Excluindo a China, sobre a qual é muito difícil obter dados relativos a este tema (no artigo da wikipedia refere que em vez de 1700 execuções poderão ter sido 10000), o Irão ocupa assim uma posição muito destacada em relação a todos os outros países, quer a nível absoluto quer considerando o número de execuções per capita.

Não tinha ideia que a posição do Irão fosse tão destacada, o que é mais acentuado ao calcular o número de execuções por milhão de habitantes. Aí se constata que a posição dos E.U.A. é quantitativamente modesta.

Ao observar esta imagem de uma rua na parte central de Teerão, não me passou despercebida a presença de grades nas janelas do rés-do-chão.


Na altura confirmei com o guia que no Irão, além da pena de morte, também usam penas de mutilação, quer dizer que, por exemplo, cortam mãos a ladrões. Informou o guia que era necessário que existissem 25 ou 26 condições prévias para o corte de uma mão, designadamente que se tratasse de uma reincidência e que o alegado ladrão não tivesse ninguém doente a seu cargo, mas são pormenores de somenos importância face à crueldade e estupidez do acto.

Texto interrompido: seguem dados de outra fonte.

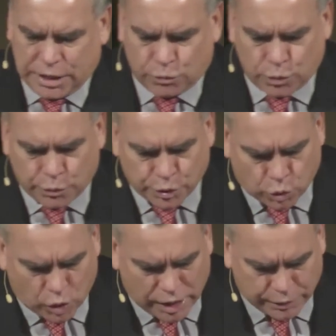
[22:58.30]
that will
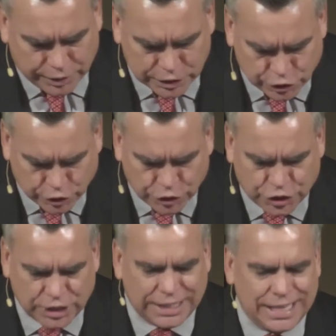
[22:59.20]
require
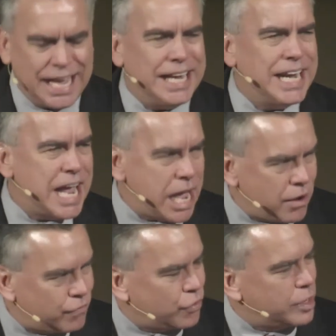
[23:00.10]
exertion and
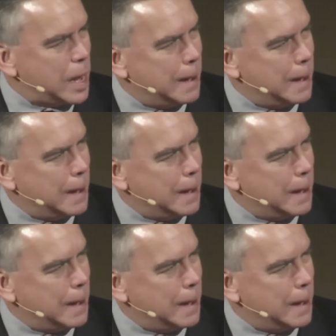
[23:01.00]
effort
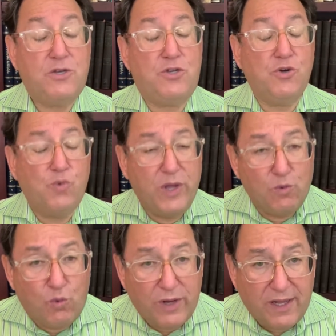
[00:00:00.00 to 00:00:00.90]
Do we
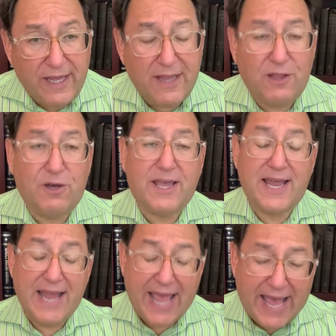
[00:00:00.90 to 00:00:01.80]
really look
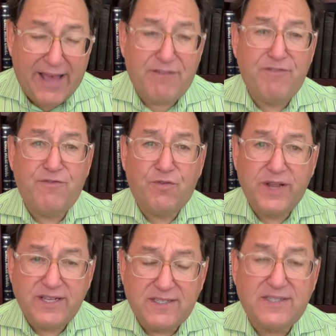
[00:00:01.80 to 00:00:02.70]
at
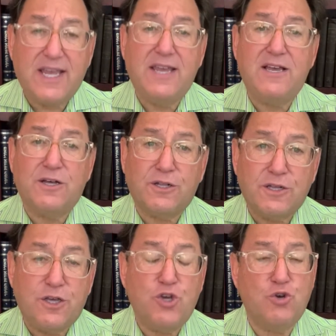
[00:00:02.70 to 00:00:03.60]
every single
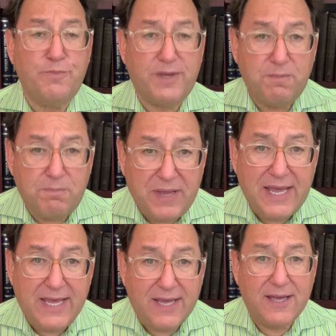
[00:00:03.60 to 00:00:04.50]
human
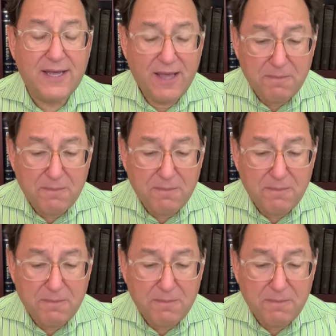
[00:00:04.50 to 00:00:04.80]
being,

Ainda pensei em fazer um post referindo que a presença destas grades era uma demonstração de que o método de corte das mãos dos ladrões (elogiado noutras ocasiões como muito eficaz por algumas pessoas com quem tive a infelicidade de me cruzar) não conseguia que se pudesse prescindir de grades nos primeiros pisos dos edifícios, mas achei que não valia a pena.

Agora estou a visitar estes temas dada a ameaça de morte por lapidação da iraniana Sakineh Ashtiani a que me referi em post anterior. Além da crueldade do método continuo sem perceber o que se passa na cabeça dos apedrejadores. Perturba-me também a desresponsabilização dos executantes ao usar pedras que por si só são insuficientes para matar uma pessoa. Cada um deles alegará que não foi ele que matou a pessoa condenada embora ela tenha morrido. Nos E.U.A. existe um estado em que a pena de morte é executada por fuzilamento, com vários executores a disparar em simultâneo contra o condenado, mas em que uma das espingardas foi carregada com explosivo mas sem bala, para maior tranquilidade da consciência dos executores.

É um raciocínio míope sobre relações de causa e efeito. Em Hong-Kong estabeleceram há anos que é crime atirar garrafas ou qualquer outro objecto pesado pela janela, independentemente de este ter ou não atingido alguém.

Mas o facto de existir certamente suporte por parte da população para este tipo de actividades cruéis no Irão não desresponsabiliza os seus principais responsáveis, designadamente o seu líder supremo, aiatola Khamenei bem como os poderes executivo, judicial e legislativo. Trata-se de terrorismo de Estado, em que leis iníquas são apoiadas por penas particularmente cruéis, cuja mera existência favorece o exercício arbitrário do poder.

Mas ao contrário do João Pereira Coutinho considero que qualquer melhoramento deste estado deplorável da justiça iraniana, para ser sustentável, tem que ser obtido pela forças iranianas internas, com o apoio de campanhas externas contra estas violações grosseiras da carta de direitos humanos das Nações Unidas. Qualquer intervenção militar externa teria à partida o preço de dezenas de milhar de mortes, muito mais do que as 400 execuções anuais de agora, sem qualquer garantia da instauração posterior de um poder minimamente decente. Na realidade os E.U.A. deram a sua contribuição para esta situação em 1953, ao incitarem militares a depor o Dr. Mossaddegh e apoiando o megalómano Reza Palhevi que com a sua política desastrada criou terreno fértil para os aiatolas tomarem o poder.

Também considero que as lapidações têm o objectivo de aterrorizar os iranianos e não os estrangeiros, pelo que me parece mais provável que os protestos exteriores, como a manifestação realizada em 28/Agosto em Lisboa e em tantas outras cidades, contribuam para beneficiar os condenados do que o contrário. Embora esta última hipótese não seja completamente de excluir, como demonstração do poder dos aiatolas.